Modern tools have democratized access to data analysis. This gives a new class of businesses potential insight into their operations, of their markets, and generally more food for thought around company growth. AI and ML technology is more widely available, too, allowing businesses to optimize and automate internal and customer-facing processes, using data to train these tools for better performance.
For many small and mid-sized businesses, however, broad, usable datasets, from which positive decisions are based, remain too costly to purchase or too vast to generate from their existing customer bases.
While the tools exist, data continues to be under-used or difficult to access for most businesses. According to a survey conducted by Microstrategy, while 80% of managers have access to data, only half of frontline workers, the ones who can learn from it most, do not.
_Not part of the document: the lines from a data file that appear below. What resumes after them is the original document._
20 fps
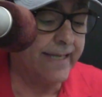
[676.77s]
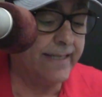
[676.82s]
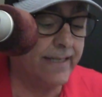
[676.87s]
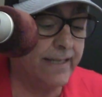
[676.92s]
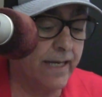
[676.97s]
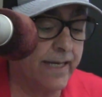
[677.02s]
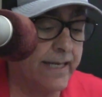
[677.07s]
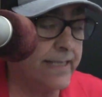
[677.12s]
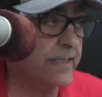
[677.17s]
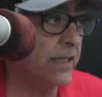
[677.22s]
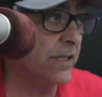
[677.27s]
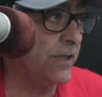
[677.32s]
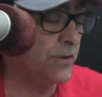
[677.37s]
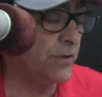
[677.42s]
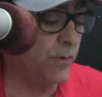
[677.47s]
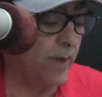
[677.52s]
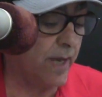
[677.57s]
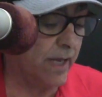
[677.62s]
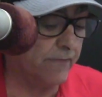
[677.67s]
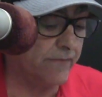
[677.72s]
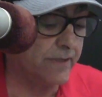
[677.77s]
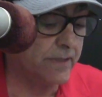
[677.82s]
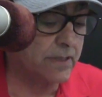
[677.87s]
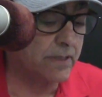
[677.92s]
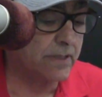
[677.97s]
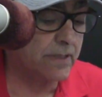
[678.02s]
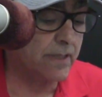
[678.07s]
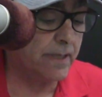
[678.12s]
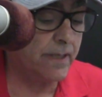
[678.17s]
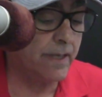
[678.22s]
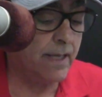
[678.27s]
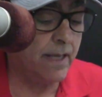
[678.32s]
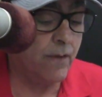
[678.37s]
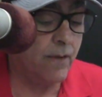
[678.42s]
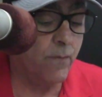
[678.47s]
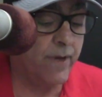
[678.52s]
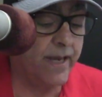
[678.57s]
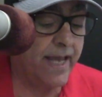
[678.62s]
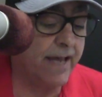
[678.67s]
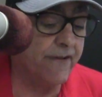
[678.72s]
And he's going to do Elvis.
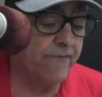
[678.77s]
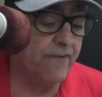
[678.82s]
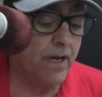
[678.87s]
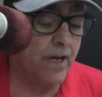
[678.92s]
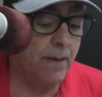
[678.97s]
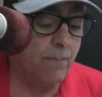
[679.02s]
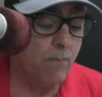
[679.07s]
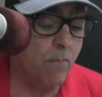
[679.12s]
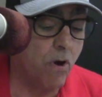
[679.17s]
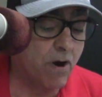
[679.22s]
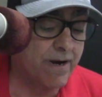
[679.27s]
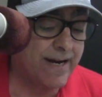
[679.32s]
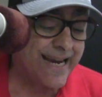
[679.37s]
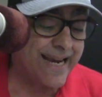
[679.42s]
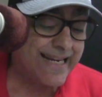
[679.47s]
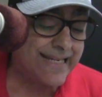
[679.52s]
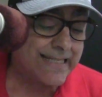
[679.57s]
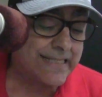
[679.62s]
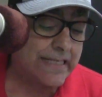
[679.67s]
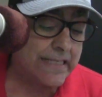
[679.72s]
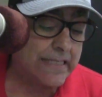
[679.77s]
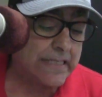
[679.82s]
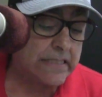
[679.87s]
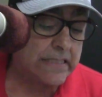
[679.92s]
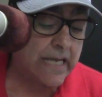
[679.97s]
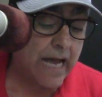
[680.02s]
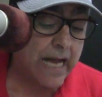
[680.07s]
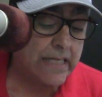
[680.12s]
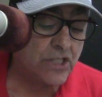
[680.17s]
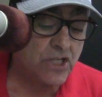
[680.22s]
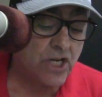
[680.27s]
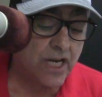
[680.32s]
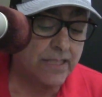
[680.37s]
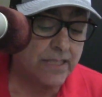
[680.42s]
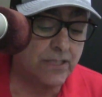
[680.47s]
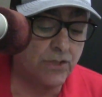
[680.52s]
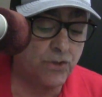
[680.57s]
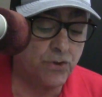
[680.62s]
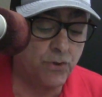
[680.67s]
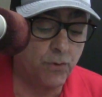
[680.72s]
We have Mark Henderson and Scott
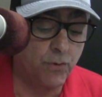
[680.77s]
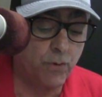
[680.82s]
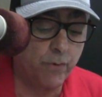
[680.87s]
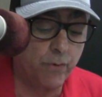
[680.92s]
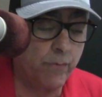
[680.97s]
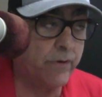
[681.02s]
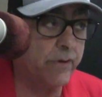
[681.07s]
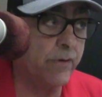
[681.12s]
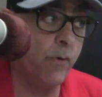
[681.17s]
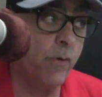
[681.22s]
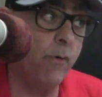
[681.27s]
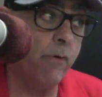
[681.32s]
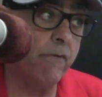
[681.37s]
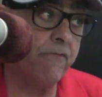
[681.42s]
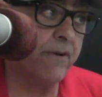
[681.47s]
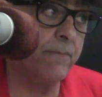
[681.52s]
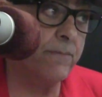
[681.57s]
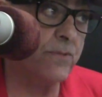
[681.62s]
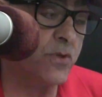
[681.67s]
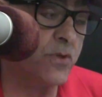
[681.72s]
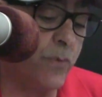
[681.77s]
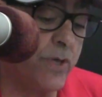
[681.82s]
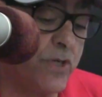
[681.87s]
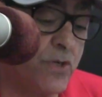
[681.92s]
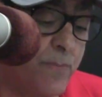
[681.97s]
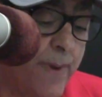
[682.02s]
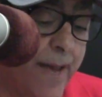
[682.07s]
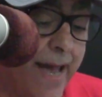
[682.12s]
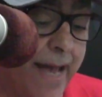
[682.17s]
Johnson duo, who are from Switchback,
In addition, 90% of employees rely on others to make data-driven decisions for them. Gartner reports that, through 2022, only 20% of analytics-based initiatives will even prove successful.
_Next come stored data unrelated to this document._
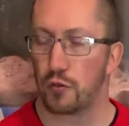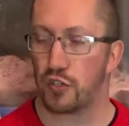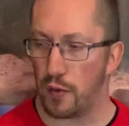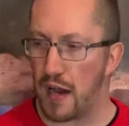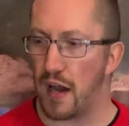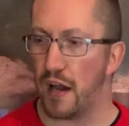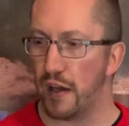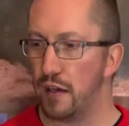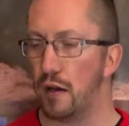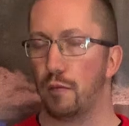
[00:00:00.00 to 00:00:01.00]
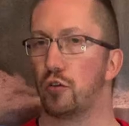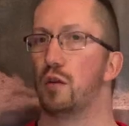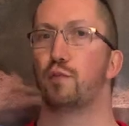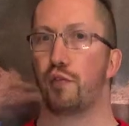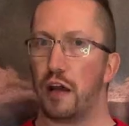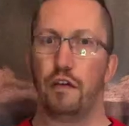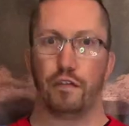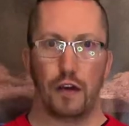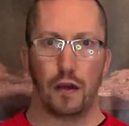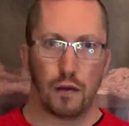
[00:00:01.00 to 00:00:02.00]
So I am going to brave
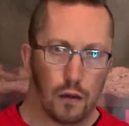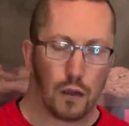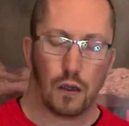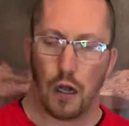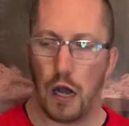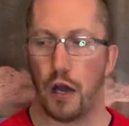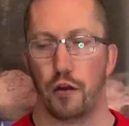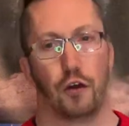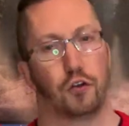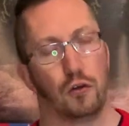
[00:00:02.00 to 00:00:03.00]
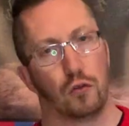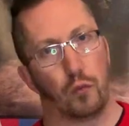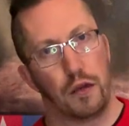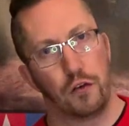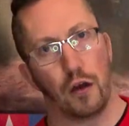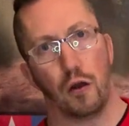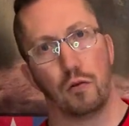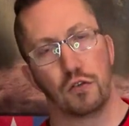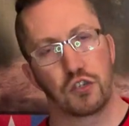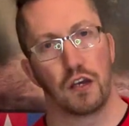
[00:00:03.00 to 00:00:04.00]
it and do the
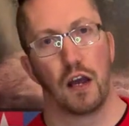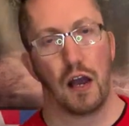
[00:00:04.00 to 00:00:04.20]
windows.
Businesses can and want to do more with data, which is supported by the proliferation and adoption of business intelligence tools. Resource-light companies, who aren't able to hire outside consultants, can compete upmarket by leveraging data, even if it's not their own, while large organizations can get more out of the data they have. Here are just a few strategies businesses can try, regardless of company size.
The capabilities of AI/ML are only as good as how they develop to fit the distinct needs of an Organization. The more data fed to the system, the greater its capabilities for performing more complex tasks.
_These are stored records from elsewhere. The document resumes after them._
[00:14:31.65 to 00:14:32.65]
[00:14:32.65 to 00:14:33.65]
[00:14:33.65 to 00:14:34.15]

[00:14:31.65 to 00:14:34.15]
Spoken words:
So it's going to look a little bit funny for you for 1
Issues arise when data is sparse or sporadic. Newer companies, for example, likely have not yet collected enough data to influence learning in a meaningful way, and more complicated tasks require specific data that might not be available.
Organizations operating at a nascent level of data collection can consider buying prepackaged, pre-organized datasets, known as "synthetic data," to make initial headway on their AI initiatives. Using the AI technology of Generative Adversarial Networks (GAN), companies selling synthetic data produce realistic data points, such as financial figures or customer profiles, to feed into a system and start constructing models for analysis.
Open data is another way businesses can overcome the expense and size requirements of sourcing large, quality datasets. Vast public data sources are readily available and can be used to fine-tune analytics models and automate business processes for free. The US government, for example, offers a library of standardized, machine-readable data formats online. Zoho uses open datasets to model its AI and ML engines because the practice doesn't jeopardize customer privacy.
Yes, synthetic data will never replace the real thing, nor should it, but it offers a solution for companies to quickstart their internal processes and avoid breaching the privacy of their customers—particularly relevant within the medical field. It also provides companies with a way to test how the system will respond to critical errors and adjust algorithms as needed.
Synthetic, organic, open-source or otherwise, data alone is not what informs smart business decisions; it has to be analyzed and interpreted so the rest of the Organization can improve processes.
What was once only the domain of seasoned data scientists has been democratized across all sorts of employees thanks, in part, to low code application development. This technology comes standard with many CX and EX platforms and allows even the least tech savvy folks to build custom apps regardless of coding experience. Employees with minimal training can utilize an intuitive, drag-and-drop interface to develop functions that remain accessible to everyone at the organization.